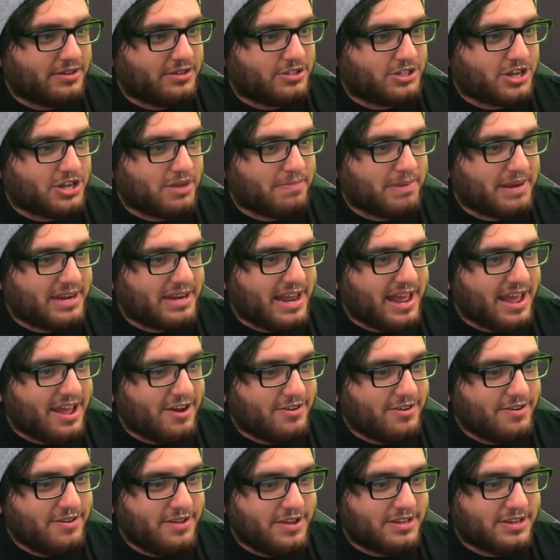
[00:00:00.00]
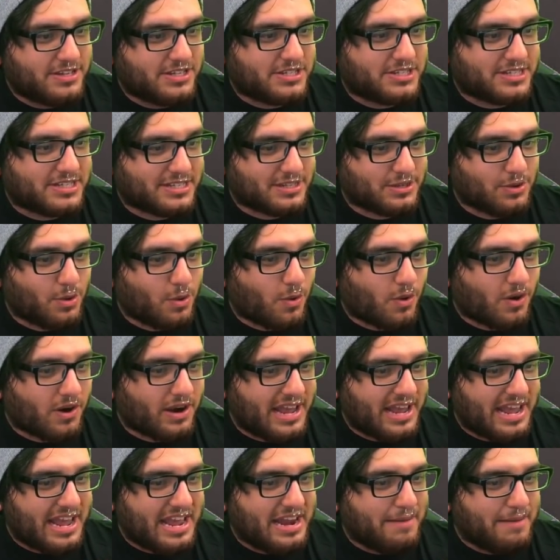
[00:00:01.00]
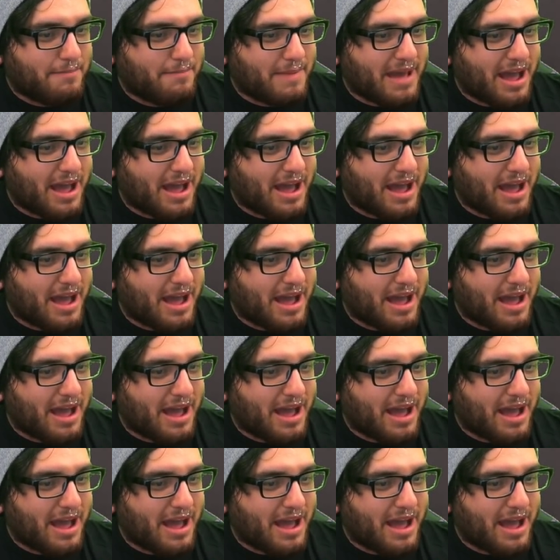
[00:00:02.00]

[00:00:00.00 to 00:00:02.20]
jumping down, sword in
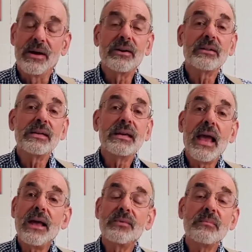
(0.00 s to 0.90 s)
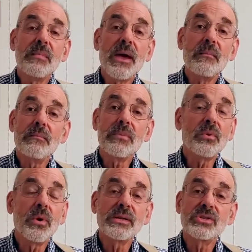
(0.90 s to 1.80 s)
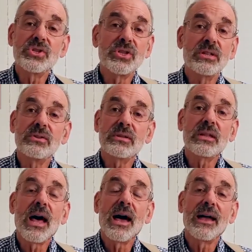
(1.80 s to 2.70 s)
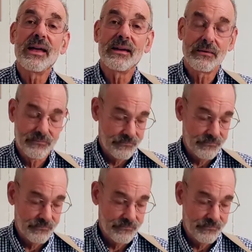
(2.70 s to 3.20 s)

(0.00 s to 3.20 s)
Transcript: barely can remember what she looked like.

* * *

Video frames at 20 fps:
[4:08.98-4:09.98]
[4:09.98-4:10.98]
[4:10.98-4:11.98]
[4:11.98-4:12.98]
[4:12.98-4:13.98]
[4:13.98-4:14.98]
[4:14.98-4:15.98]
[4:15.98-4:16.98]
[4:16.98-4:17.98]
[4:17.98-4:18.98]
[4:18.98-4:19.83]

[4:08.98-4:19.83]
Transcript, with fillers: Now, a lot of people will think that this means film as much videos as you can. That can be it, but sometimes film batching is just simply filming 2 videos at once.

WHAT IS NEEDED: Everything above from the line that has "(0.00 s to 0.90 s)" down to the line that has "Transcript: barely can" should be output exactly, with both of those lines included. Leave the pictures behind.

EXERCISE SOLUTION:
(0.00 s to 0.90 s)
(0.90 s to 1.80 s)
(1.80 s to 2.70 s)
(2.70 s to 3.20 s)

(0.00 s to 3.20 s)
Transcript: barely can remember what she looked like.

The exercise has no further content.